### Directions:
Exactly the lines from the one containing "[0:11.59-0:12.56]" through the end of the listing below are required, restated word for word and without pictures.

=== Extracted information ===

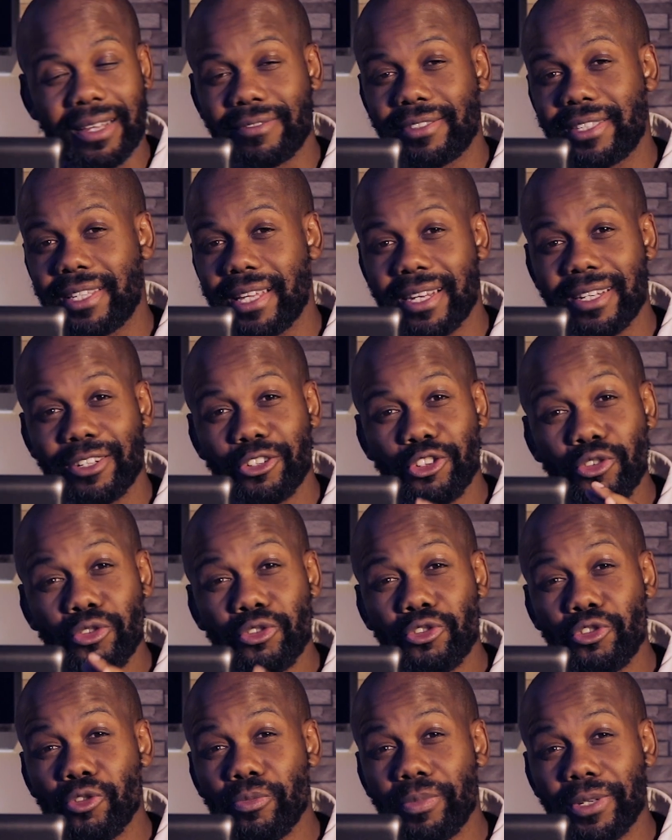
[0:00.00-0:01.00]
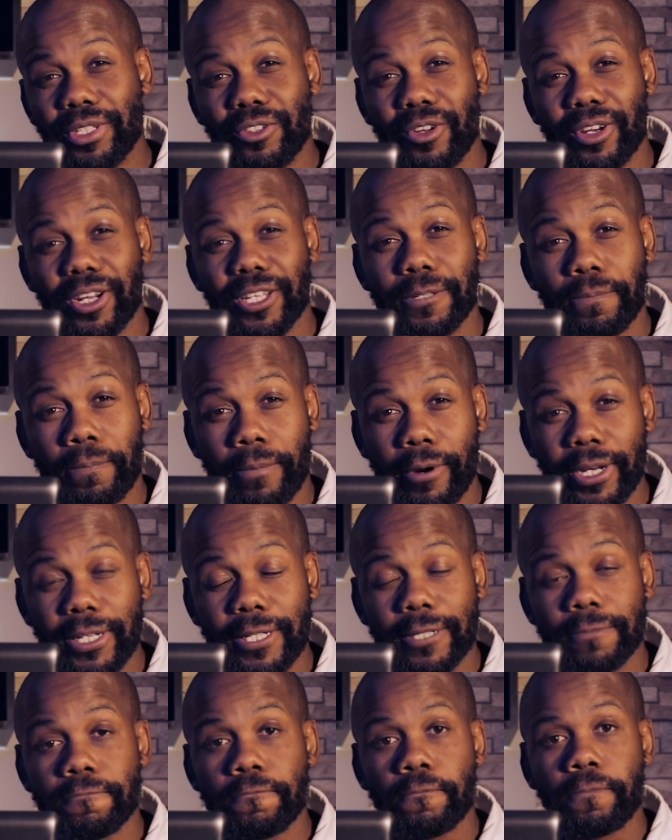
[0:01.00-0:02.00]
I've said, YouTube is not a
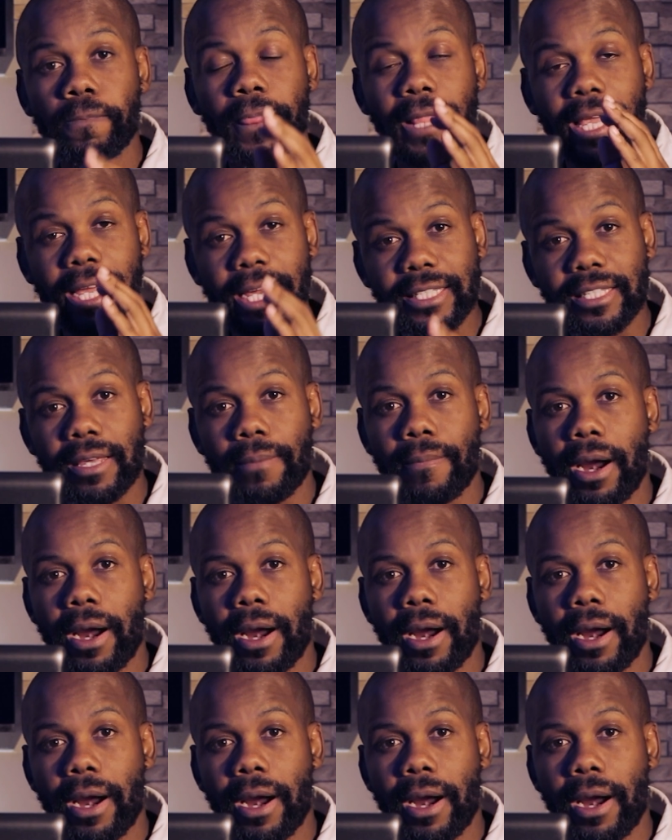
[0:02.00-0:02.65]
sprint, it's a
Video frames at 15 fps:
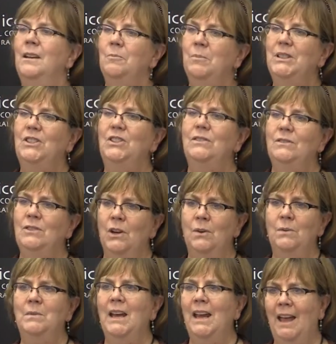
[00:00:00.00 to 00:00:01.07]
But you
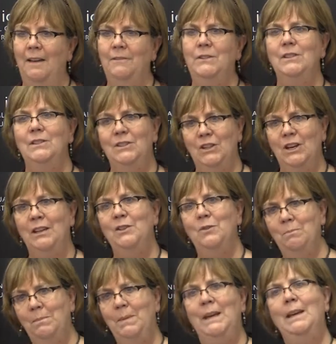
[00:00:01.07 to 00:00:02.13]
don't have to
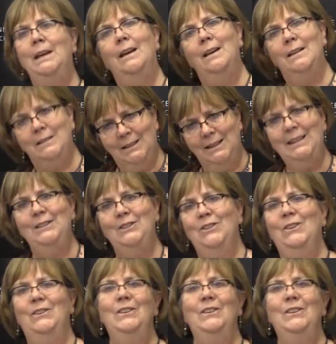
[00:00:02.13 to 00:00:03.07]
just be a teacher.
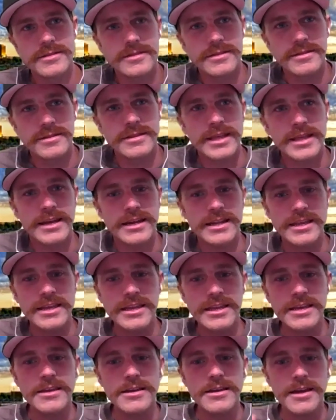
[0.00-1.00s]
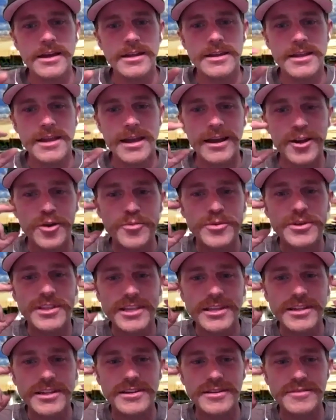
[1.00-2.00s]
then he and Yadier
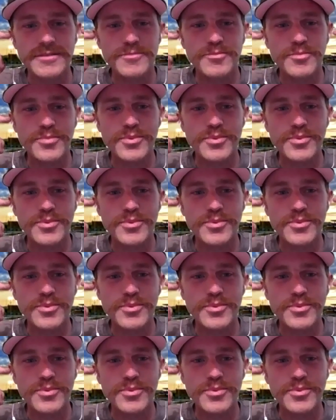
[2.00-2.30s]
Molina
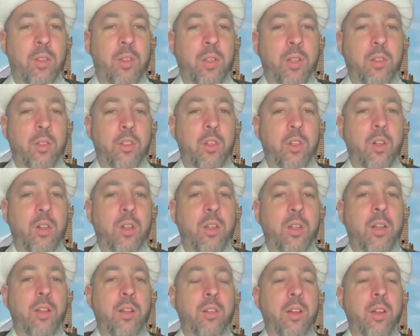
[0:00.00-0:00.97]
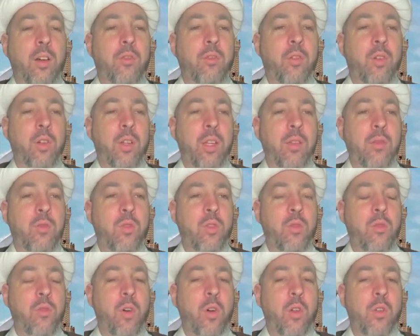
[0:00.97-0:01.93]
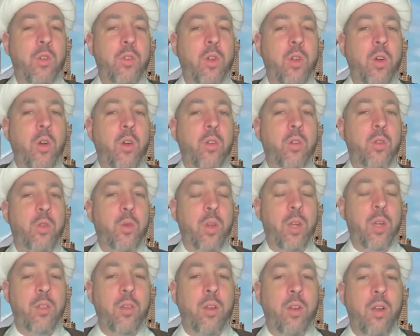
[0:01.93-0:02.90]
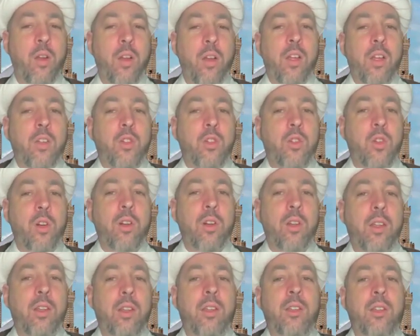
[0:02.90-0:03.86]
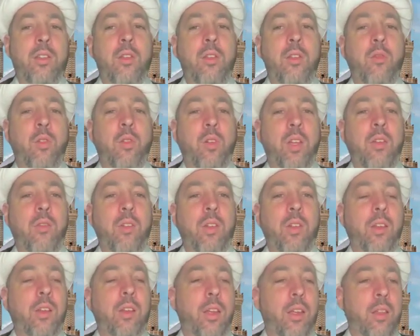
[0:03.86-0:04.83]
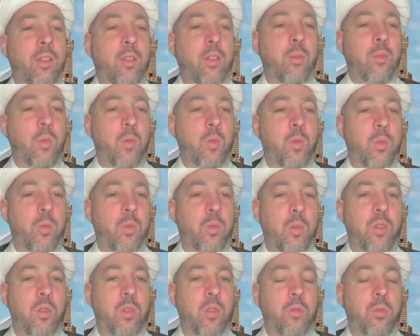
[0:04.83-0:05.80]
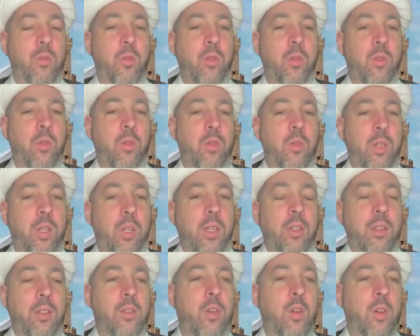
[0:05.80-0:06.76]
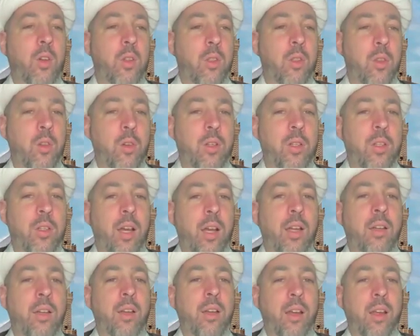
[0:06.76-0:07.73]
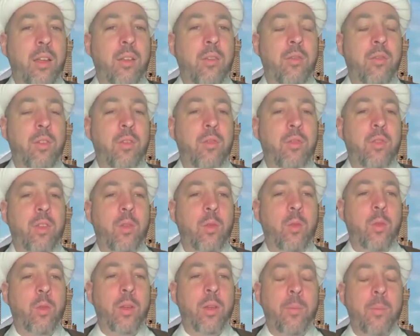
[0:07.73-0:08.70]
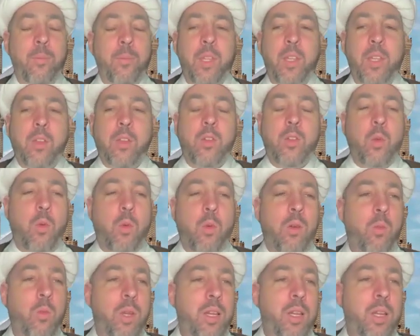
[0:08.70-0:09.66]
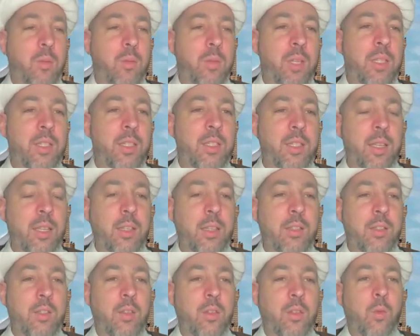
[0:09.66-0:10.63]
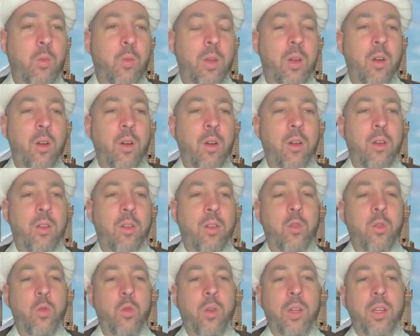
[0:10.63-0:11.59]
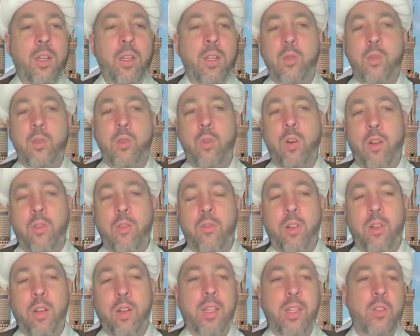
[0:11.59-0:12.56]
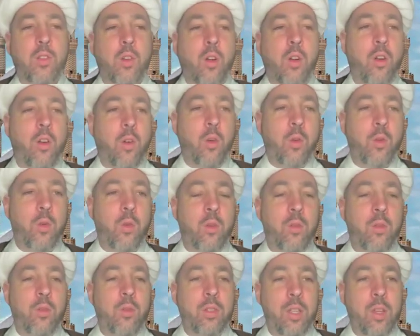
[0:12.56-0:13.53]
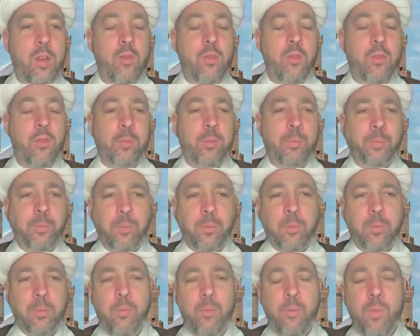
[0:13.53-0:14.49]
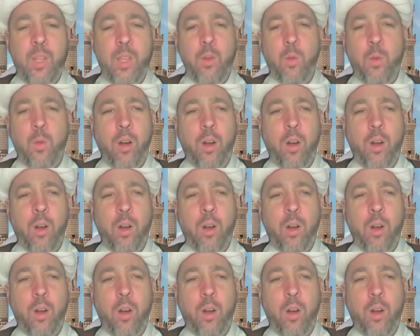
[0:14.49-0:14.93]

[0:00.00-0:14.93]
of the mercy of Allah. Surely Allah forgives the faults altogether. Surely He is the forgiving and the most merciful. This is Surah 39, ayat 53. So when we commit sins, we are doing israf against our own self.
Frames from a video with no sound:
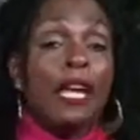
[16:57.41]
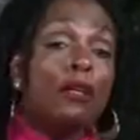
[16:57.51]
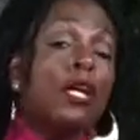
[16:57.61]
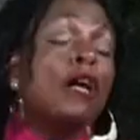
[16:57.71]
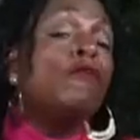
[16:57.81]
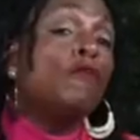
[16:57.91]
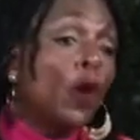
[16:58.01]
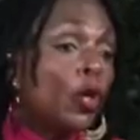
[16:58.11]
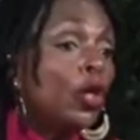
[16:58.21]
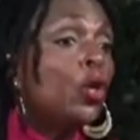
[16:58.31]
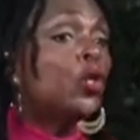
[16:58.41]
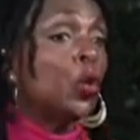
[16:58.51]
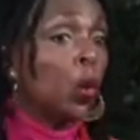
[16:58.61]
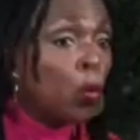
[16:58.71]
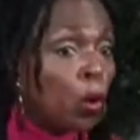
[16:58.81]
here to convert you
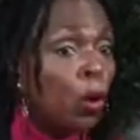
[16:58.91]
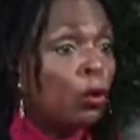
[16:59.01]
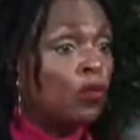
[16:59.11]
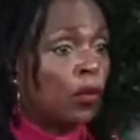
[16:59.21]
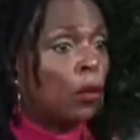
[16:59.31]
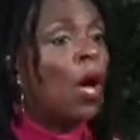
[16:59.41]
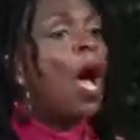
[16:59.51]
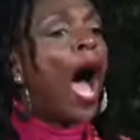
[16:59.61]
to a worldview.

===

### Task output:
[0:11.59-0:12.56]
[0:12.56-0:13.53]
[0:13.53-0:14.49]
[0:14.49-0:14.93]

[0:00.00-0:14.93]
of the mercy of Allah. Surely Allah forgives the faults altogether. Surely He is the forgiving and the most merciful. This is Surah 39, ayat 53. So when we commit sins, we are doing israf against our own self.
Frames from a video with no sound:
[16:57.41]
[16:57.51]
[16:57.61]
[16:57.71]
[16:57.81]
[16:57.91]
[16:58.01]
[16:58.11]
[16:58.21]
[16:58.31]
[16:58.41]
[16:58.51]
[16:58.61]
[16:58.71]
[16:58.81]
here to convert you
[16:58.91]
[16:59.01]
[16:59.11]
[16:59.21]
[16:59.31]
[16:59.41]
[16:59.51]
[16:59.61]
to a worldview.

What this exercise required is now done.